When we look at the diseases that pervade industrialized societies, we discover that they share a common feature-they are all based in an overactive inflammatory response. Whether you are dealing with Fibromyalgia, Arthritis, Hypertension, Cancer, Food Allergies, Lyme etc, they all involve inflammation.

Inflammation is a natural body response to invasion of pathogens like viruses and antibodies, but like the fight or flight response in the brain, it is meant to be active for short bursts of time, not constantly. 

So why are so many of us chronically inflamed?
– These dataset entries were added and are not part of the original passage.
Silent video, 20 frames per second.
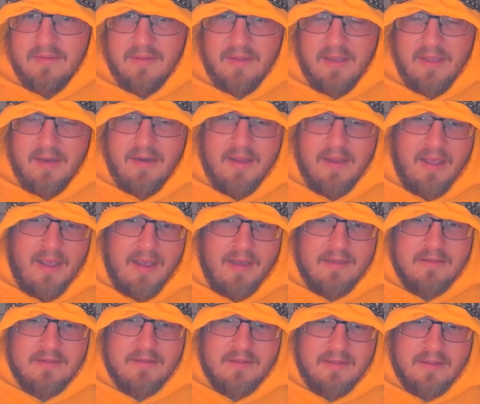
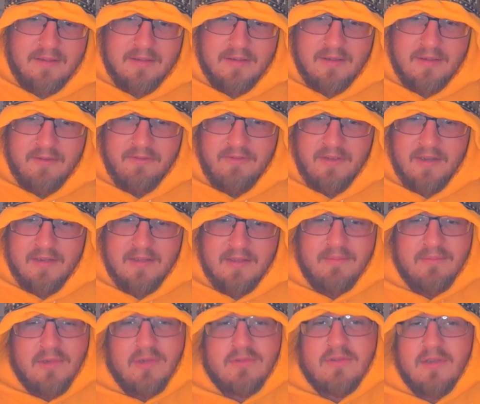has the effect that
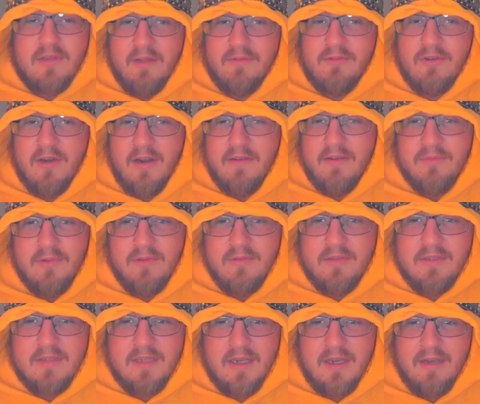most Lovecraft
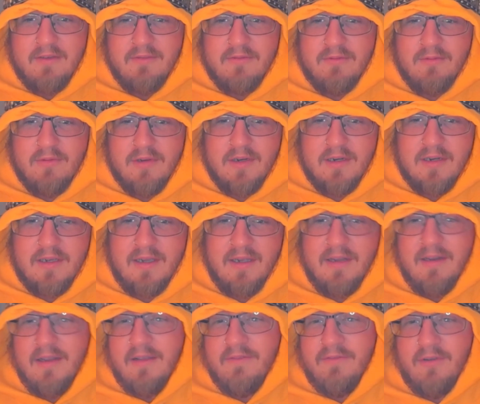movies have, where it kind of
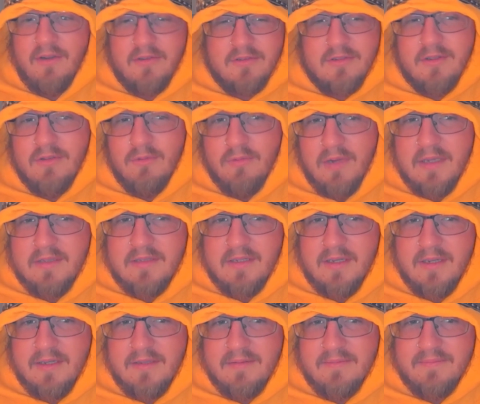like falls to the
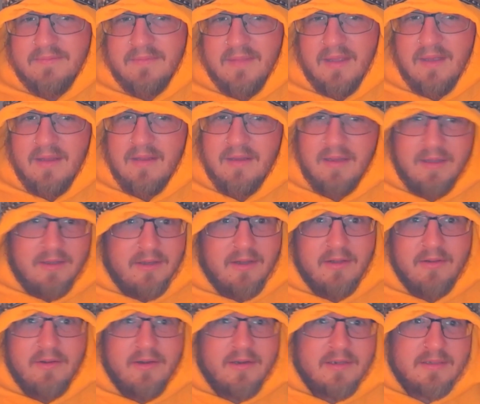wayside, like
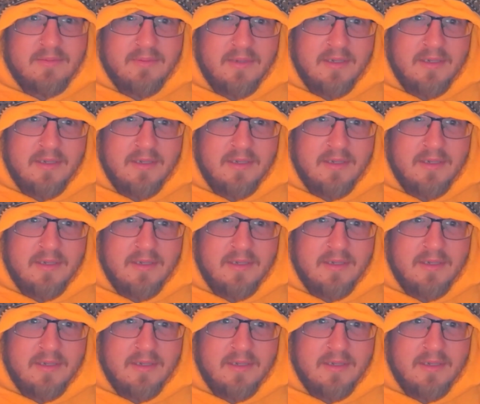Color Out of Space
Why are our bodies behaving as though they are under attack?

Perhaps our diseases are a result of being reduced to commodities (human resources, anyone?) that can be shuffled around, fed whatever is cheapest to produce, and disposed of at will. Of being removed from ancestral knowledge of and access to foods, plants, and medicine found in our native environments that heals and sustains our health. Of being displaced from communities that hold us as spiritual, interrelated beings capable of evolving, nurturing, and being in relationship with the seen and unseen worlds we live in.

We are enfolded in a system of group competition (capitalism) and personal competition (individualism) instead of cooperation. Scientists like LynnMargulis began challenging the supremacy of the Darwinian ideal of survival of the fittest (competition) and advanced the notion that cooperation (partnership) is actually what drives evolution forward. 
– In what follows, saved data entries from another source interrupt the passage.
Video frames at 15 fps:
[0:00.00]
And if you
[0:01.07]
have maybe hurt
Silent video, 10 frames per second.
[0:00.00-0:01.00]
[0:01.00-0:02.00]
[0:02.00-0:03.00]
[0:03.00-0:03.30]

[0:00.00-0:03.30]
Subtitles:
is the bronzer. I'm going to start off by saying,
We have been moved from our physical places and removed from the healing of being able to see the natural changes occurring over time in our homelands.

We have had our cultures stripped away from us along with our rituals for processing grief and making amends for those we have wronged, be they plant, land, animal, or humanimal.

When we think about the earth as our mother, the one who gave us life and sustains us, is it any wonder that women in particular also bear the mark of the imbalances in this industrialized cultural and economic system? Women are particularly susceptible to the effects of degradation of natural systems and nature itself, hence 1 in 3 women have chronic illnesses in the US. 

Rupa Marya is a highly trained, incredibly visionary MD who teaches and practices at the University of California San Francisco. Her work focuses on the intersection of society and disease. 

I recently heard her present at the Bioneers conference this Fall and she drew powerful parallels between the effects of colonization and chronic illness in the US. She spoke of the profound effect placing illness within a larger societal context can have on people's lives and wellness.

During her talk, she shared a story of treating a woman of color for crack addiction. After a particularly acute encounter with chemically laced crack, Dr. Marya called the woman's family together and told them the larger story of how crack had been deliberately introduced into communities of color as another attempt to disempower and disenfranchise. When the woman heard this, she related that she had always felt that her addiction was a personal failing instead of a cultural attack. Long story short, she never returned to the drug. 

I share this story because there is hope and a path to wellness, though it is more complex and interrelated than popping a pill or trying a new oxygen therapy. 

The pathway to wellness is a road back to community, context, and meaning. Just as the body is made of many moving pieces that all perform specific functions which animate the skin container of soul, so too, do we exist in a dynamic dance with other humans, ideas, and the earth itself. Our path to health is a path to wholeness, that is, recognizing and re-weaving our lives so that we begin to know our neighbors, plant, animal, and soil....and through that knowing, we begin to remember what it is to grieve, to make restitution, and to evolve.